Natalia M. King : Les saisons de l’amour

Natalia M. King poursuit la tournée de Bluezzin T’il Dawn. Neuf titres inspirés et envoûtants sur les joies et les tourments du cœur. Rencontre.

Ingrid Merckx  • 26 octobre 2016 abonné·es
Natalia M. King : Les saisons de l’amour
© Photo : Amine Landoulsi/Anadolu Agency/AFP

Elle dit en riant qu’elle est « old school » parce qu’elle adore Miles Davis et qu’elle est fan d’Ellington. Mais Natalia M. King entend tracer sa voie – « my way ». Comme dans cette reprise de « Don’t explain », de Billie Holiday, un des deux standards qui figurent sur son dernier album, Bluezzin T’il Dawn – du blues avec deux « z », comme « jazz ».

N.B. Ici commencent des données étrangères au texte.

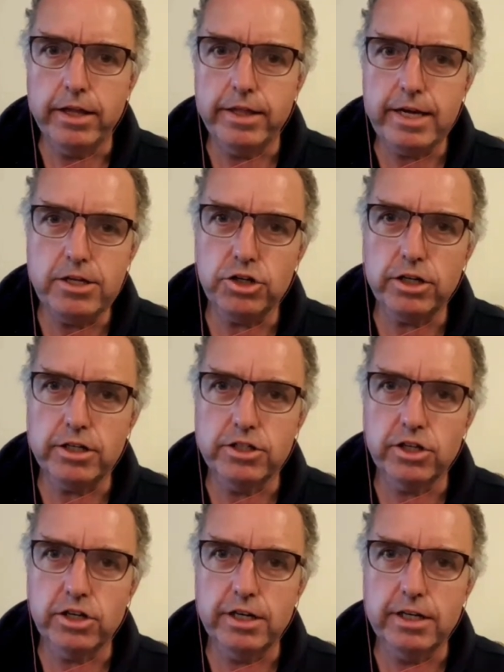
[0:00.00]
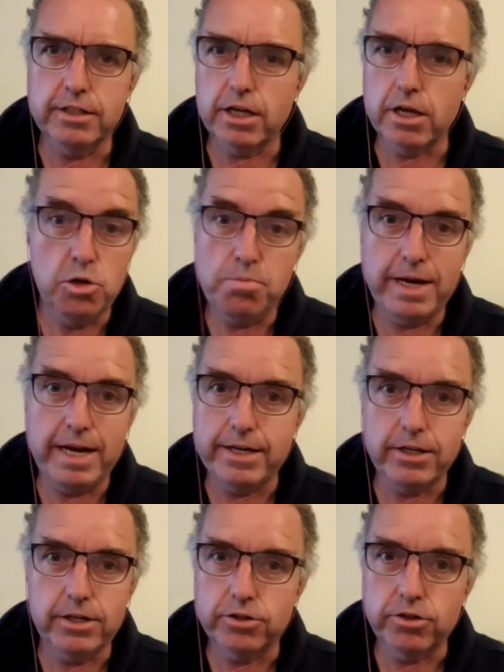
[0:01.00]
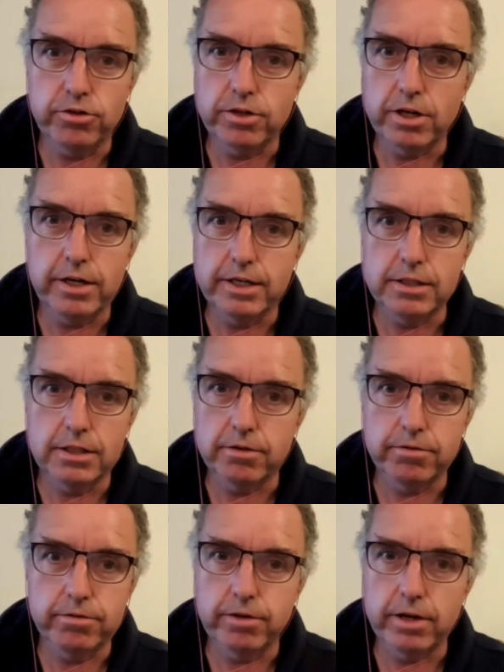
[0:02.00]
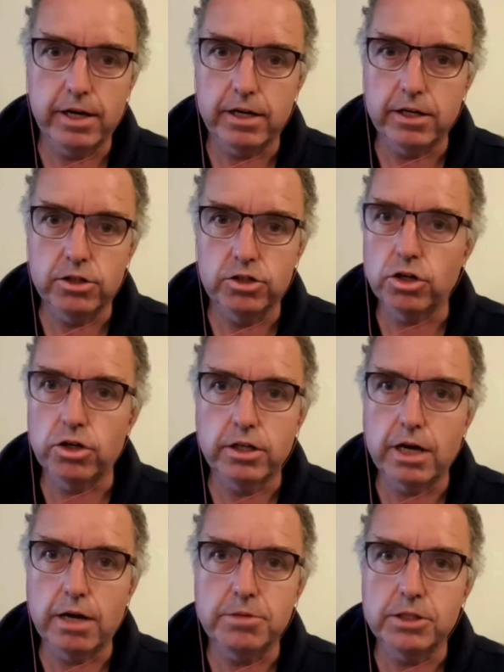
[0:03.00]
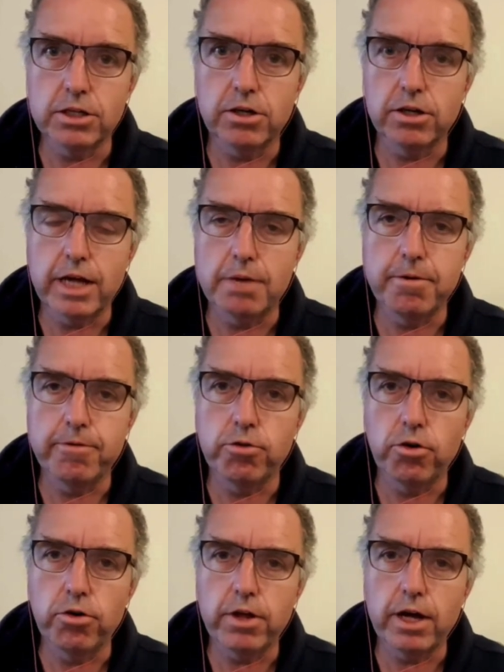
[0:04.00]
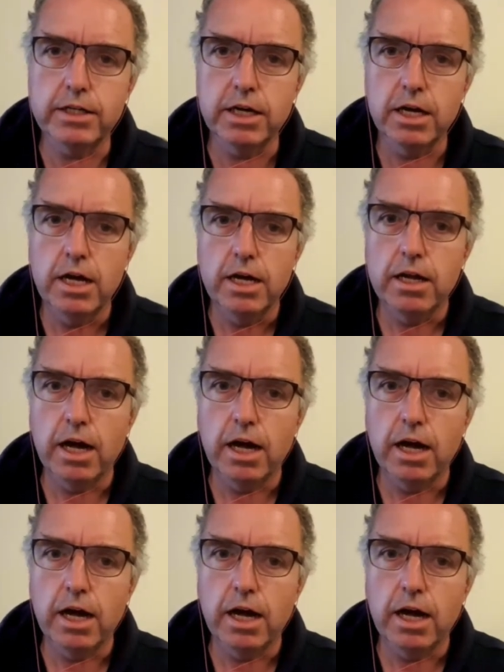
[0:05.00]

I think John Giles, you played under the likes of Sean Thomas and all that before that.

« C’est l’histoire d’une femme qui découvre du rouge à lèvres sur le col de son mari. Billie Holiday chante la femme triste, résignée. Je me suis plutôt inspirée de Nina Simone mais je voulais donner ma version : résistante, rebelle, de l’air de celle qui lui jette son col à la figure ! » Plus soul, pour celle qui a fait ses classes sur Hendrix, Joplin, Aretha Franklin, qui crachait son venin et cherche maintenant à marcher sur l’eau (« Traces in The Sand »). Plus groove aussi dans ce disque qui dépeint les -différentes saisons de l’amour. Soit neuf titres ni trop fleuris ni trop lyriques. Natalia M. King parle d’amour comme d’autres de condition humaine. Avec un air de complicité mystique, de mystère et de profondeur. Yeux fermés quand elle chante, elle les ouvre sur les dernières notes, rompant l’envoûtement d’un regard rieur.

Elle n’a pas grand-chose d’une midinette. Ni la dégaine : pantalon, chemisier sur une silhouette menue et sans talons, bonnet rasta gris fétiche. Ni le parcours. À son arrivée à Paris, en 1998, c’était plutôt la vie de bohème. « Sœur » noire de Madeleine Peyroux, elle se souvient de ces années comme d’une époque dure où elle jouait de la guitare pour s’offrir une bière. « Mais il y avait bien plus de solidarité entre musiciens. C’était la France championne du monde de foot, black-blanc-beur, d’avant Sarkozy… » Née à Brooklyn en 1969, elle est venue vivre à Arles par amour. « L’amour est passé, l’amour de la ville est resté… » Elle observe la présidentielle -américaine avec crainte. Lâche : « Ça n’est pas parce que je suis noire, mais Obama est le meilleur président que l’Amérique ait connu. »

Sur scène, elle a une présence folle. De quoi faire passer – malgré elle – les quatre jeunes qui l’accompagnent pour des petits frères. Pas le même groupe que pour l’enregistrement. Classique. Elle dit avoir dû changer de « stratégie » : « Sinon, nous ne jouerions pas au Club Étoile. » Qu’elle découvre avec gourmandise ce matin de veille de concert, ouvrant le rideau sur une scène nue occupée par un accordeur de piano. Elle a la guitare discrète. À la rigueur, elle préfère la poser pour pouvoir tout donner quand elle chante. Question d’intensité de flux. Elle articule « re-mar-quable » comme Nina Simone. Pour elle, toute chanson part des mots. Elle s’accompagne à la guitare cependant qu’elle élabore mélodie, contre-chants, accompagnements. Comme pour « Baby Brand New », blues qui digresse en « Take Five »… « Vous voyez Snoopy quand il est content et secoue la tête en arrière ? “Baby Brand New”, c’est ce moment-là de l’amour, où on se sent neuf et gai comme dans ce morceau de Brubeck. »

Elle confie, pudiquement, être arrivée à l’âge où il ne faut plus tout demander à l’autre. Elle voudrait rencontrer Sonny Rollins. Un de ses dieux. « Il n’y aura plus de géant après lui. Ce sera comme… quand Johnny Halliday mourra ! », provoque-t-elle soudain, ne trouvant pas d’autres icônes hexagonales à se mettre sous la dent. Et Iggy Pop ? « Il restera sous forme de zombie sorti d’un film de Tim Burton », rit-elle franchement, traversée par la légèreté au sortir du club. Elle jette alors la tête en arrière, fait son Snoopy, rayonne…

Bluezzin T’il Dawn, Natalia M. King, Challenge Records.